=== Data for analysis ===

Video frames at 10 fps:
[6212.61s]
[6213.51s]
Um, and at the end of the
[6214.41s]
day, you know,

===
=== Data for analysis ===

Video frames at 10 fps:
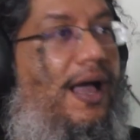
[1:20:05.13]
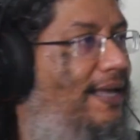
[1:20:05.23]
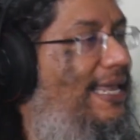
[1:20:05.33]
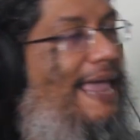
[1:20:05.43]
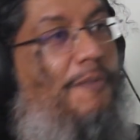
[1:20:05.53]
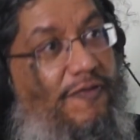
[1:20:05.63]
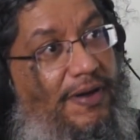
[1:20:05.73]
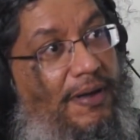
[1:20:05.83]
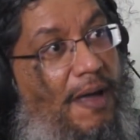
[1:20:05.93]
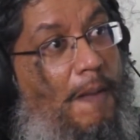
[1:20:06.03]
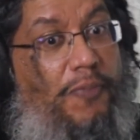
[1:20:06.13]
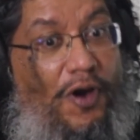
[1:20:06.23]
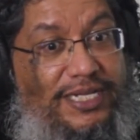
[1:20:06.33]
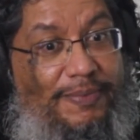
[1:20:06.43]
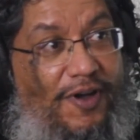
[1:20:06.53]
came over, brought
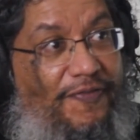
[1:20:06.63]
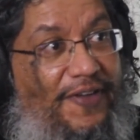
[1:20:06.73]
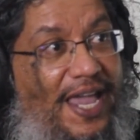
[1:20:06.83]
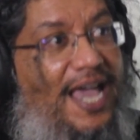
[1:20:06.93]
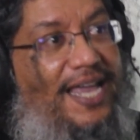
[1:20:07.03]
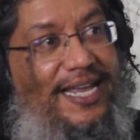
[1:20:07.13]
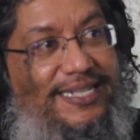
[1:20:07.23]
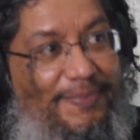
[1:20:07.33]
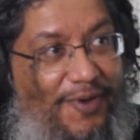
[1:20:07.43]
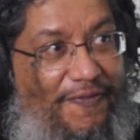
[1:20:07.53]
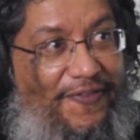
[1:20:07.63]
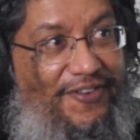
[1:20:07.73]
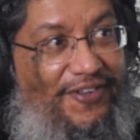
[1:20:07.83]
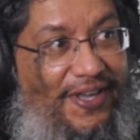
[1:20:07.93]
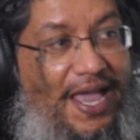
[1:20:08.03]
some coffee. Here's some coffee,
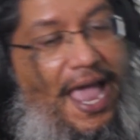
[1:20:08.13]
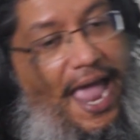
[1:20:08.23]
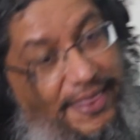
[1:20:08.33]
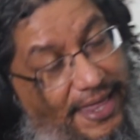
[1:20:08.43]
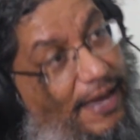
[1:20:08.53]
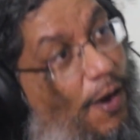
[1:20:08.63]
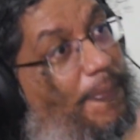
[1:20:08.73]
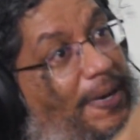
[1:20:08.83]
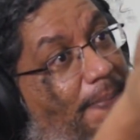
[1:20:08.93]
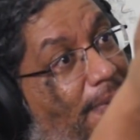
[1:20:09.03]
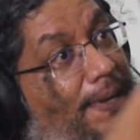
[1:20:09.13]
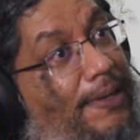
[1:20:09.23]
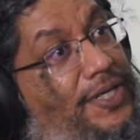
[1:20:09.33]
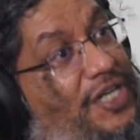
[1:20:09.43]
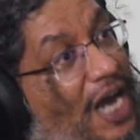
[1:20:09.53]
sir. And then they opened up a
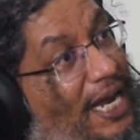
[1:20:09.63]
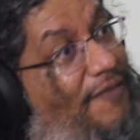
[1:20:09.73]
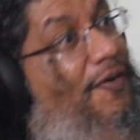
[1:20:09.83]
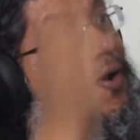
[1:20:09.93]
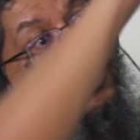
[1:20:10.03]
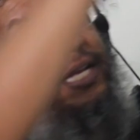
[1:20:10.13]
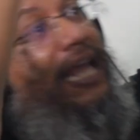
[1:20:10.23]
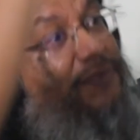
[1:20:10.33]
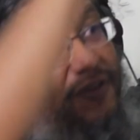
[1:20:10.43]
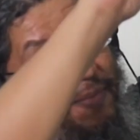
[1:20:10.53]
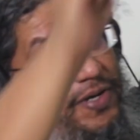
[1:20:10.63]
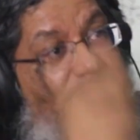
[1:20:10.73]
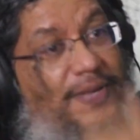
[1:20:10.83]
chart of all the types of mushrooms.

===

What is being asked: Above are some records; quote exactly and only the lines that begin at the line containing "[1:20:05.43]" and stop after the line containing "[1:20:07.93]", leaving out the pictures.

Exercise solution:
[1:20:05.43]
[1:20:05.53]
[1:20:05.63]
[1:20:05.73]
[1:20:05.83]
[1:20:05.93]
[1:20:06.03]
[1:20:06.13]
[1:20:06.23]
[1:20:06.33]
[1:20:06.43]
[1:20:06.53]
came over, brought
[1:20:06.63]
[1:20:06.73]
[1:20:06.83]
[1:20:06.93]
[1:20:07.03]
[1:20:07.13]
[1:20:07.23]
[1:20:07.33]
[1:20:07.43]
[1:20:07.53]
[1:20:07.63]
[1:20:07.73]
[1:20:07.83]
[1:20:07.93]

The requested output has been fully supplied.